Report: Faulty encryption leaves some Android apps vulnerable

Posted by Shane McGlaun

A team of university security researchers claim 41 Android applications downloaded by as many as 185 million users are plagued by faulty encryption and inadequate SSL protections that leak data between a device and webservers.

If the vulnerability is ultimately exploited - it would allow malicious hackers to steal data related to  online banking, social network credentials, e-mail, instant message content and more. In addition, the faulty SSL protections in one of the affected apps - an antivirus application - can make data vulnerable to theft on Android devices running Ice Cream Sandwich (Android 4.0).

Interestingly, the researchers refrained from specifying specific apps with alleged faulty protection, but did emphasize the programs had been downloaded between 39.5 million and 185 million times based on Google's statistics.

To prove the above-mentioned vulnerabilities, the researchers connected devices during testing to a local area network and used a variety of what they call "well-known" exploits to defeat the Secure Sockets Layer and transportation layer security protocols.

"We could gather bank account information, payment credentials for PayPal, American Express and others," the researchers, from Germany's Leibniz University of Hannover and Philipps University of Marburg, wrote. "Furthermore, Facebook, email and cloud storage credentials and messages were leaked, access to IP cameras was gained and control channels for apps and remote servers could be subverted."

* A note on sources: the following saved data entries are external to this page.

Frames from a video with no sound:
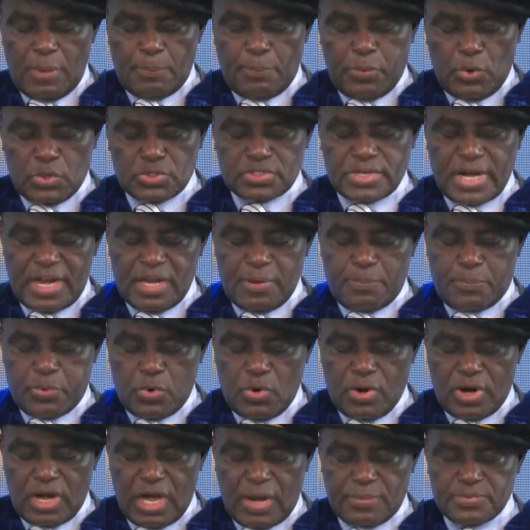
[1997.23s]
postgraduate
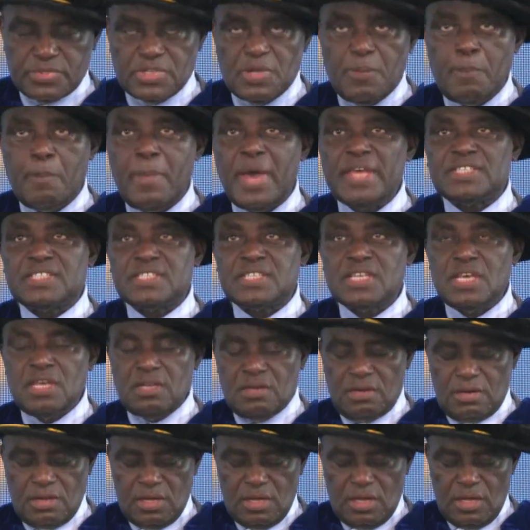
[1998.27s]
programs in
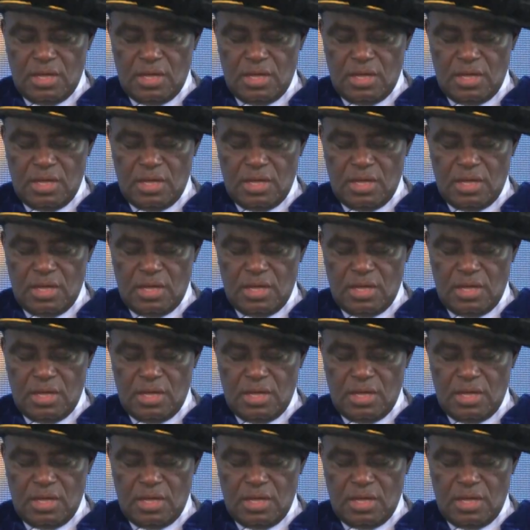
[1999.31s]
medicine,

Although there is little evidence to suggest any of the vulnerable apps were coded by Google itself, the researchers did note that engineers at Mountain View could take certain steps to ensure heightened security for apps hosted by Google Play.

"All things said, it's generally good research that should make developers more aware of these basic security deficiencies that shouldn't have made it through any respectable QA process," Jon Oberheide, CTO of mobile firm Duo Security, told ArsTechnica. "Needless to say, security isn't top of mind of most mobile developers."